The genius loci of Tisbury is William Beckford, an eccentric polymath who built the gothick Fonthill Abbey nearby at the beginning of the 19thC before building Lansdown Tower in Bath, and whose one novel, Vathek, influenced both Byron and Scott. Discovering that his compositions were in the Bodleian in 1998 I set about editing and publishing the first complete edition of his music; and have written articles in a variety of journals as well as contributing the chapter on music in The Reception of William Beckford in Europe (Continuum 2003).

Drawing these wide-ranging interests into a coherent musical focus was my principal activity during 1998/9 and resulted in a variety of compositions including another SPNM selection The Cruelty of Dreams for violin solo, and Spectral Music for flute and piano, premiered at a concert in November 1999. For this occasion I formed a choir, the Beckford Singers, with whom I successfully premiered and recorded two cycles of unaccompanied Dylan Thomas poems, one with the tenor, Lynton Atkinson.

2000 saw the completion of two further works: Images in Smoke for full orchestra, entered for the Masterprize Competition, and The Spy In The Mirror, a 'dreamatic scenario' for mezzo and ensemble. This is a significant work for me as I also give workshops in dream imagery and over recent years have been allowing my own compositional process to arise from dreaming rather than conscious intention. The text of the scena is based on a dream of my own which unfolded like a thriller, and which I have matched with the sound-world of an imaginary film-score.

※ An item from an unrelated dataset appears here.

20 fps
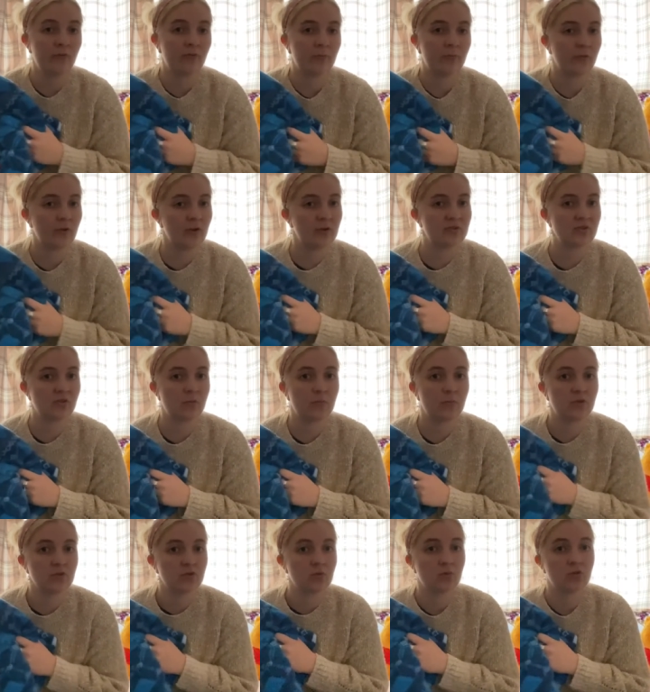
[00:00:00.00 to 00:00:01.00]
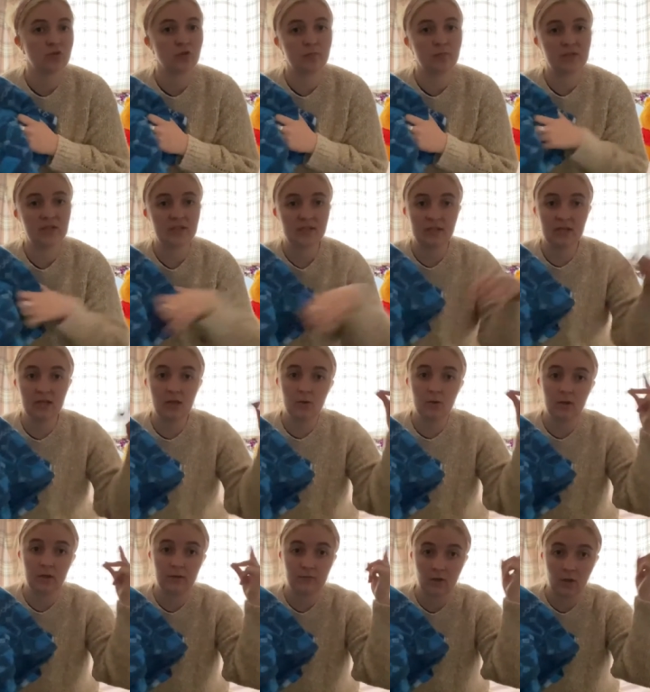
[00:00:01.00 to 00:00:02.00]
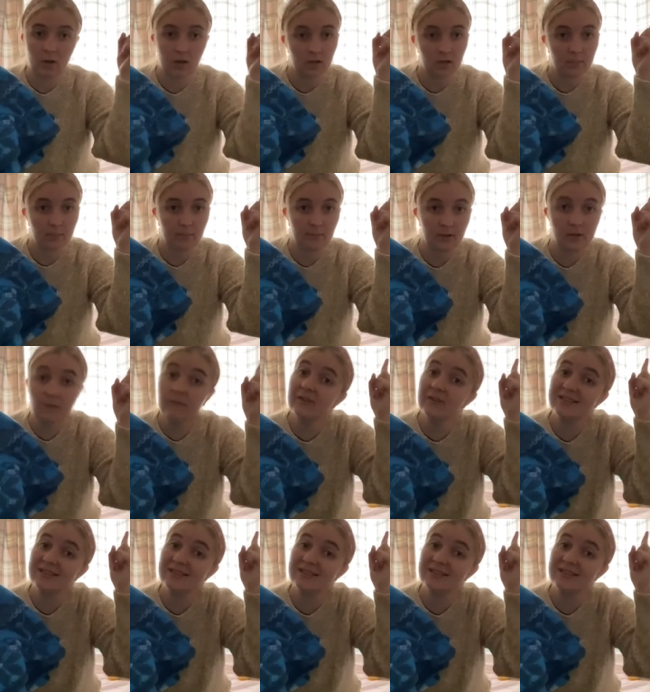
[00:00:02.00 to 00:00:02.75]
from Frozen the Musical and Shop Disney, I'll leave a card up above.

Our younger dauter, Serafina, being by now a harp student at Trinity College of Music, it was a happy coincidence that she was able to take part in the premiere of Mensicus, a six movement work for harp commissioned to accompany a painting exhibition of the same title by my friend Chris Jennings at Kingston U with fellow harpist Hugh Webb in 2001. Later she gave the London premiere of my Grovely Wood. There followed Sonnets to Orpheus, a 50' song-cycle to 12 of my own translations of Rilke Sonnets. Scored for soprano, saxes, percussion, piano and bass, it embodies most effectively to date, my synthesis of a palette of styles that varies from rhythmic expressivity to hard rock.

Alongside these activities I find my services increasingly in demand for piano and composition lessons locally. as I encourage concerts to take the place of exams. Developments in 2002 included teaching music part-time in a state school - eye-opening but horrendous - and coordinating the Spirit Zone of the Big Green Gathering - heart-opening but arduous.

My writings on the broader philosophical questions surrounding music, technology and consciousness have been published in a number of journals including AudioMedia, Classical Music, NoiseGate, Diffusion, Analecta Husserliana and various Quaker journals.

In 1997 a tape I produced in which members of the Salisbury Hearing Voices group explained their condition won a MIND award. This encounter led me to study the psychology of voice-hearing in relation to creativity and resulting paper, The Creative Voice, has been published in a variety of journals and as a chapter in the symposium Raising Our Voices from Handsell Press.